Book Description
Lights and Shadows of New York Life or, the Sights and Sensations of the Great City is a book by James Dabney McCabe. It depicts life in 19th century NYC in vibrant and extensive manner.
Author : James Dabney McCabe
Publisher : Good Press
Page : 463 pages
File Size : 36,33 MB
Release : 2019-12-02
Category : Travel
ISBN :
Lights and Shadows of New York Life or, the Sights and Sensations of the Great City is a book by James Dabney McCabe. It depicts life in 19th century NYC in vibrant and extensive manner.
Author : James D. McCabe
Publisher :
Page : 900 pages
File Size : 24,92 MB
Release : 1872
Category : Bible
ISBN :
Author : James Dabney MACCABE
Publisher :
Page : 878 pages
File Size : 34,2 MB
Release : 1872
Category :
ISBN :
Author : James D. Mccabe
Publisher : BoD – Books on Demand
Page : 857 pages
File Size : 35,35 MB
Release : 2023-05-11
Category :
ISBN : 338280123X
Author : James Dabney McCabe
Publisher : University of Michigan Library
Page : 556 pages
File Size : 34,6 MB
Release : 1873
Category : History
ISBN :
Author : Charles Mashall
Publisher : BoD – Books on Demand
Page : 630 pages
File Size : 19,74 MB
Release : 2024-01-12
Category : Fiction
ISBN : 3368853279
Reprint of the original, first published in 1874.
Author : James D. McCabe
Publisher :
Page : 550 pages
File Size : 45,49 MB
Release : 1873
Category : Architecture
ISBN :
Author : James D. McCabe
Publisher :
Page : 920 pages
File Size : 15,40 MB
Release : 1872
Category : New York (N.Y.)
ISBN :
Author : Adnan Morshed
Publisher : U of Minnesota Press
Page : 401 pages
File Size : 45,9 MB
Release : 2015-01-15
Category : Architecture
ISBN : 145294296X
The advent of the airplane and skyscraper in 1920s and ‘30s America offered the population an entirely new way to look at the world: from above.

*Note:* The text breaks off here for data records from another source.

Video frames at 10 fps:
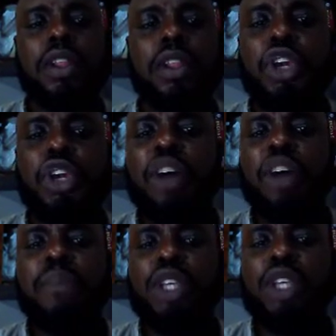The use
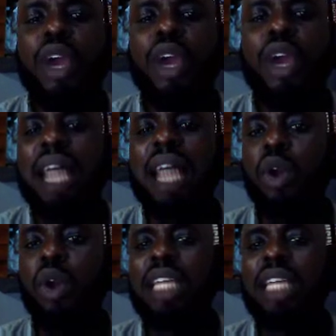of Bitcoin as
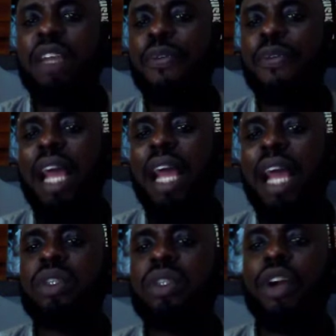an alternate
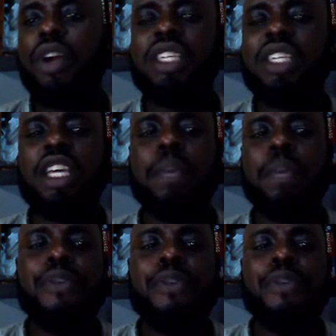fiat currency
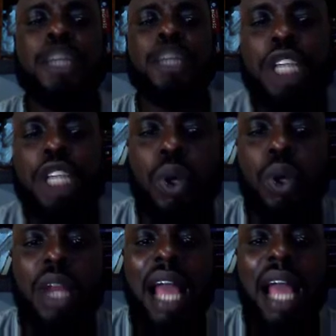provides
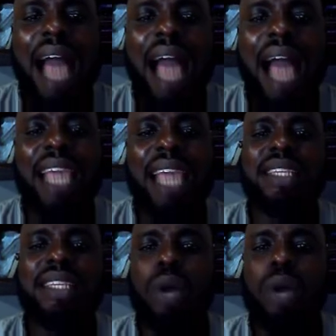protection against
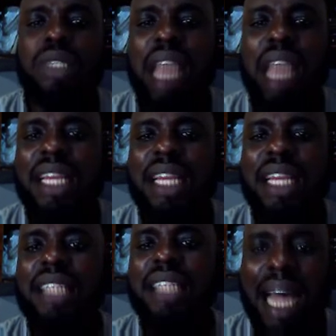the downside
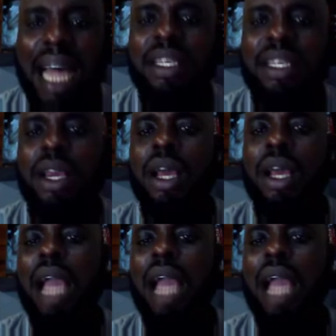that
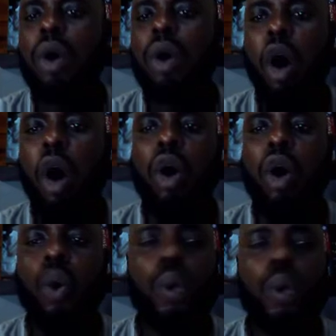can occur
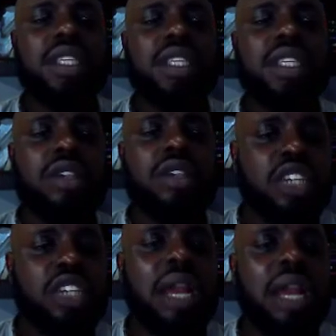with
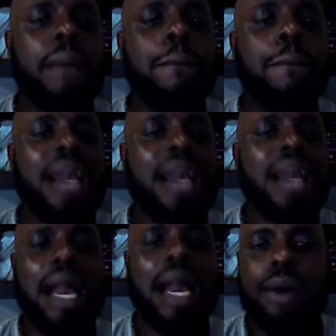traditional bank
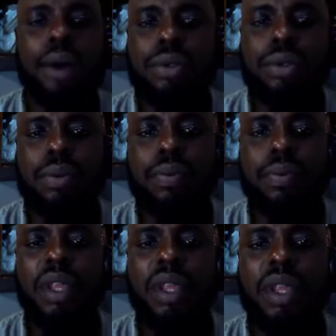accounts.
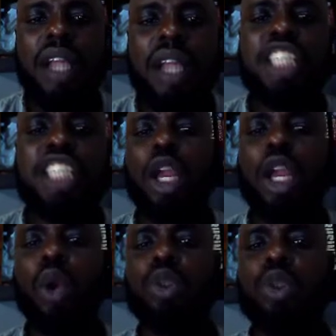This
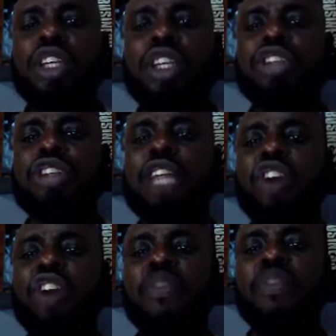includes the
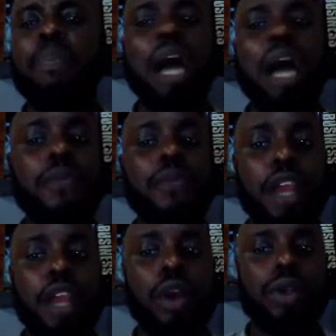threat of bank
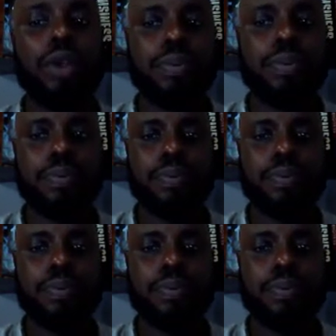failures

The captivating image of an airplane flying over the rising metropolis led many Americans to believe a new civilization had dawned. In Impossible Heights, Adnan Morshed examines the aesthetics that emerged from this valorization of heights and their impact on the built environment. The lofty vantage point from the sky ushered in a modernist impulse to cleanse crowded twentieth-century cities in anticipation of an ideal world of tomorrow. Inspired by great new heights, American architects became central to this endeavor and were regarded as heroic aviators. Combining close readings of a broad range of archival sources, Morshed offers new interpretations of works such as Hugh Ferriss’s Metropolis drawings, Buckminster Fuller’s Dymaxion houses, and Norman Bel Geddes’s Futurama exhibit at the 1939 New York World’s Fair. Transformed by the populist imagination into “master builders,” these designers helped produce a new form of visuality: the aesthetics of ascension. By demonstrating how aerial movement and height intersect with popular “superman” discourses of the time, Morshed reveals the relationship between architecture, art, science, and interwar pop culture. Featuring a marvelous array of never before published illustrations, this richly textured study of utopian imaginings illustrates America’s propulsion into a new cultural consciousness.
Author : Art M. Blake
Publisher : Johns Hopkins University Press
Page : 257 pages
File Size : 50,94 MB
Release : 2020-04-14
Category : History
ISBN : 1421439220
Originally published in 2006. For many Americans at the turn of the twentieth century and into the 1920s, the city of New York conjured dark images of crime, poverty, and the desperation of crowded immigrants. In How New York Became American, 1890–1924, Art M. Blake explores how advertising professionals and savvy business leaders "reinvented" the city, creating a brand image of New York that capitalized on the trend toward pleasure travel. Blake examines the ways in which these early boosters built on the attention drawn to the city and its exotic populations to craft an image of New York City as America writ urban—a place where the arts flourished, diverse peoples lived together boisterously but peacefully, and where one could enjoy a visit. Drawing on a wide range of textual and visual primary sources, Blake guides the reader through New York's many civic identities, from the first generation of New York skyscrapers and their role in "Americanizing" the city to the promotion of Midtown as the city's definitive public face. His study ranges from the late 1890s into the early twentieth century, when the United States suddenly emerged as an imperial power, and the nation's industry, commerce, and culture stood poised to challenge Europe's global dominance. New York, the nation's largest city, became the de facto capital of American culture. Social reformers and tourism boosters, keen to see America's cities rival those of France or Britain, jockeyed for financial and popular support. Blake weaves a compelling story of a city's struggle for metropolitan and national status and its place in the national imagination.